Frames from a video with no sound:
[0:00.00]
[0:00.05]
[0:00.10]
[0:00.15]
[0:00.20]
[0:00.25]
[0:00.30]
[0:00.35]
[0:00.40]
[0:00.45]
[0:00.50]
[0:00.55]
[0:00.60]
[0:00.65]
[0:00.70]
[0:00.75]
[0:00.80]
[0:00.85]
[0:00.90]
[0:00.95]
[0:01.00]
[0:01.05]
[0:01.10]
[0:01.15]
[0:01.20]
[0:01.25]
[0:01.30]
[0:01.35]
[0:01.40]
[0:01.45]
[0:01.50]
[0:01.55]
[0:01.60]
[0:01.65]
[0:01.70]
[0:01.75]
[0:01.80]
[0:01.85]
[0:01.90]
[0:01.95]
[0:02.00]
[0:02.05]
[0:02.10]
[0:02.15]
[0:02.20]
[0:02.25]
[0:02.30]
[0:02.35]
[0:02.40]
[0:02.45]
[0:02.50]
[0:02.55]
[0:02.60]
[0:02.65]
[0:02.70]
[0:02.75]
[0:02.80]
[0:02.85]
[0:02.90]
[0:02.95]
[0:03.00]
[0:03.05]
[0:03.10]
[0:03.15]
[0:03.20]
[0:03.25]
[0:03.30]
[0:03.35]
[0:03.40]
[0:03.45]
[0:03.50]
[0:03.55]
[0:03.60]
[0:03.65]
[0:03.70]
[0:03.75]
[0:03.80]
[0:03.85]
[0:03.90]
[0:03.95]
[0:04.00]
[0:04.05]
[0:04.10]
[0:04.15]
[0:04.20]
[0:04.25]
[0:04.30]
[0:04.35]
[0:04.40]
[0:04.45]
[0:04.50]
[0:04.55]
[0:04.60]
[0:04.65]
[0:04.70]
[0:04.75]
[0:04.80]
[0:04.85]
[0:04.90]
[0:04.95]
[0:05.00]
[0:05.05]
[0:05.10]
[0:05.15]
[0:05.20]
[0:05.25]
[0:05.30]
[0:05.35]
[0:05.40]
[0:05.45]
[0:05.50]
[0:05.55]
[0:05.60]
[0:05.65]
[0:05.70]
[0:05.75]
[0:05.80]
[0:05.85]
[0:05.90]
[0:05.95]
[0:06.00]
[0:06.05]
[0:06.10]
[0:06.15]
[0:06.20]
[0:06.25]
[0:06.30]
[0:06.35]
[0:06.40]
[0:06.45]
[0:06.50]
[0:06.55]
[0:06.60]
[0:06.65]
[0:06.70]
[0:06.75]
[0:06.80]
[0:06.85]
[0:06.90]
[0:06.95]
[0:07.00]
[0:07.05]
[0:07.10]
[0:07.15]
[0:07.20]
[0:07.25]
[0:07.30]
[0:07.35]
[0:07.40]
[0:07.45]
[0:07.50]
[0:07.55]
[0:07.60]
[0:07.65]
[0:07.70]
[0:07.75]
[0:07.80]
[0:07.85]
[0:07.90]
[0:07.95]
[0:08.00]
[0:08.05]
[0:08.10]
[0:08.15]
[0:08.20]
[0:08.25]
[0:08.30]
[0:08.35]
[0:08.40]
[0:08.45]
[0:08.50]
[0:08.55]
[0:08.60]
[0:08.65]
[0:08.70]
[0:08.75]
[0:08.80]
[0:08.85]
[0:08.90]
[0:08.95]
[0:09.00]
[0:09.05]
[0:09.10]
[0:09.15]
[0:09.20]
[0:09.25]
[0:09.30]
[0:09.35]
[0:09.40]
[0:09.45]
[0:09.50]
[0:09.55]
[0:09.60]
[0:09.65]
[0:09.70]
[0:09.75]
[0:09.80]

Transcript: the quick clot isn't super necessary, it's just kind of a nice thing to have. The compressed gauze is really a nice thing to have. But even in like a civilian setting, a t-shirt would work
+ + + +
*TO DO*: Once more, print every line of the material exactly.

*RESPONSE*:
Frames from a video with no sound:
[0:00.00]
[0:00.05]
[0:00.10]
[0:00.15]
[0:00.20]
[0:00.25]
[0:00.30]
[0:00.35]
[0:00.40]
[0:00.45]
[0:00.50]
[0:00.55]
[0:00.60]
[0:00.65]
[0:00.70]
[0:00.75]
[0:00.80]
[0:00.85]
[0:00.90]
[0:00.95]
[0:01.00]
[0:01.05]
[0:01.10]
[0:01.15]
[0:01.20]
[0:01.25]
[0:01.30]
[0:01.35]
[0:01.40]
[0:01.45]
[0:01.50]
[0:01.55]
[0:01.60]
[0:01.65]
[0:01.70]
[0:01.75]
[0:01.80]
[0:01.85]
[0:01.90]
[0:01.95]
[0:02.00]
[0:02.05]
[0:02.10]
[0:02.15]
[0:02.20]
[0:02.25]
[0:02.30]
[0:02.35]
[0:02.40]
[0:02.45]
[0:02.50]
[0:02.55]
[0:02.60]
[0:02.65]
[0:02.70]
[0:02.75]
[0:02.80]
[0:02.85]
[0:02.90]
[0:02.95]
[0:03.00]
[0:03.05]
[0:03.10]
[0:03.15]
[0:03.20]
[0:03.25]
[0:03.30]
[0:03.35]
[0:03.40]
[0:03.45]
[0:03.50]
[0:03.55]
[0:03.60]
[0:03.65]
[0:03.70]
[0:03.75]
[0:03.80]
[0:03.85]
[0:03.90]
[0:03.95]
[0:04.00]
[0:04.05]
[0:04.10]
[0:04.15]
[0:04.20]
[0:04.25]
[0:04.30]
[0:04.35]
[0:04.40]
[0:04.45]
[0:04.50]
[0:04.55]
[0:04.60]
[0:04.65]
[0:04.70]
[0:04.75]
[0:04.80]
[0:04.85]
[0:04.90]
[0:04.95]
[0:05.00]
[0:05.05]
[0:05.10]
[0:05.15]
[0:05.20]
[0:05.25]
[0:05.30]
[0:05.35]
[0:05.40]
[0:05.45]
[0:05.50]
[0:05.55]
[0:05.60]
[0:05.65]
[0:05.70]
[0:05.75]
[0:05.80]
[0:05.85]
[0:05.90]
[0:05.95]
[0:06.00]
[0:06.05]
[0:06.10]
[0:06.15]
[0:06.20]
[0:06.25]
[0:06.30]
[0:06.35]
[0:06.40]
[0:06.45]
[0:06.50]
[0:06.55]
[0:06.60]
[0:06.65]
[0:06.70]
[0:06.75]
[0:06.80]
[0:06.85]
[0:06.90]
[0:06.95]
[0:07.00]
[0:07.05]
[0:07.10]
[0:07.15]
[0:07.20]
[0:07.25]
[0:07.30]
[0:07.35]
[0:07.40]
[0:07.45]
[0:07.50]
[0:07.55]
[0:07.60]
[0:07.65]
[0:07.70]
[0:07.75]
[0:07.80]
[0:07.85]
[0:07.90]
[0:07.95]
[0:08.00]
[0:08.05]
[0:08.10]
[0:08.15]
[0:08.20]
[0:08.25]
[0:08.30]
[0:08.35]
[0:08.40]
[0:08.45]
[0:08.50]
[0:08.55]
[0:08.60]
[0:08.65]
[0:08.70]
[0:08.75]
[0:08.80]
[0:08.85]
[0:08.90]
[0:08.95]
[0:09.00]
[0:09.05]
[0:09.10]
[0:09.15]
[0:09.20]
[0:09.25]
[0:09.30]
[0:09.35]
[0:09.40]
[0:09.45]
[0:09.50]
[0:09.55]
[0:09.60]
[0:09.65]
[0:09.70]
[0:09.75]
[0:09.80]

Transcript: the quick clot isn't super necessary, it's just kind of a nice thing to have. The compressed gauze is really a nice thing to have. But even in like a civilian setting, a t-shirt would work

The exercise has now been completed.